Secrets Management & PKI

Vault Dynamic Secrets

18 min Lesson 4 of 28

Vault Dynamic Secrets

Static credentials — a database password or an AWS access key that lives in a config file or environment variable — have a fundamental flaw: they do not expire. If a credential leaks through a log line, a git commit, a compromised CI runner, or a noisy shoulder-surf, it remains valid indefinitely unless someone manually rotates it. At scale, with hundreds of services, "manually rotate" means "never rotates." Dynamic secrets fix this at the architectural level: Vault generates a brand-new, time-limited credential on demand and automatically destroys it when the lease expires. There is nothing to leak that has lasting value.

Core concept: A dynamic secret is not retrieved from storage — it is created at request time. Vault calls the target system's API (database, AWS STS, Azure AD, etc.), provisions a new principal with the requested permissions, returns the credential, and sets a TTL. When the TTL expires, Vault revokes it. The application gets credentials that have never existed before and will never exist again after the lease ends.

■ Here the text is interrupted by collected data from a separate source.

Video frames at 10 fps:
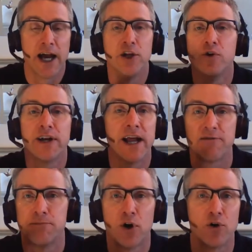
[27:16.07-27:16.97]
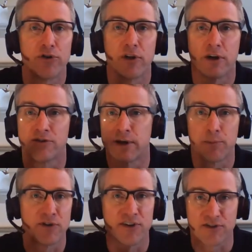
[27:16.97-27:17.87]
and you can have both on
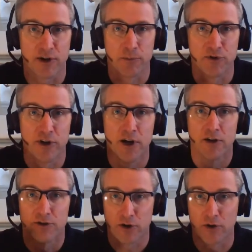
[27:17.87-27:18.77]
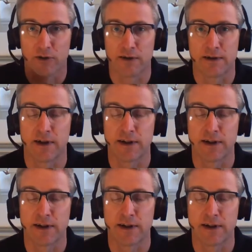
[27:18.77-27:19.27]
separate systems. So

The Static vs. Dynamic Credential Risk Model

Consider a typical microservices deployment. Ten services share one Postgres password stored in a Kubernetes Secret. The blast radius of a single credential compromise is all ten services and every table in the database. The attacker has days or weeks before anyone notices and rotates. With dynamic secrets, each service gets its own credential tied to its own lease. If service A is compromised, only service A's credential exists — and it expires in one hour. The attacker's window collapses from weeks to minutes.

Static credentials create shared, long-lived blast radii. Dynamic secrets isolate each service with short-lived, auto-revoked credentials.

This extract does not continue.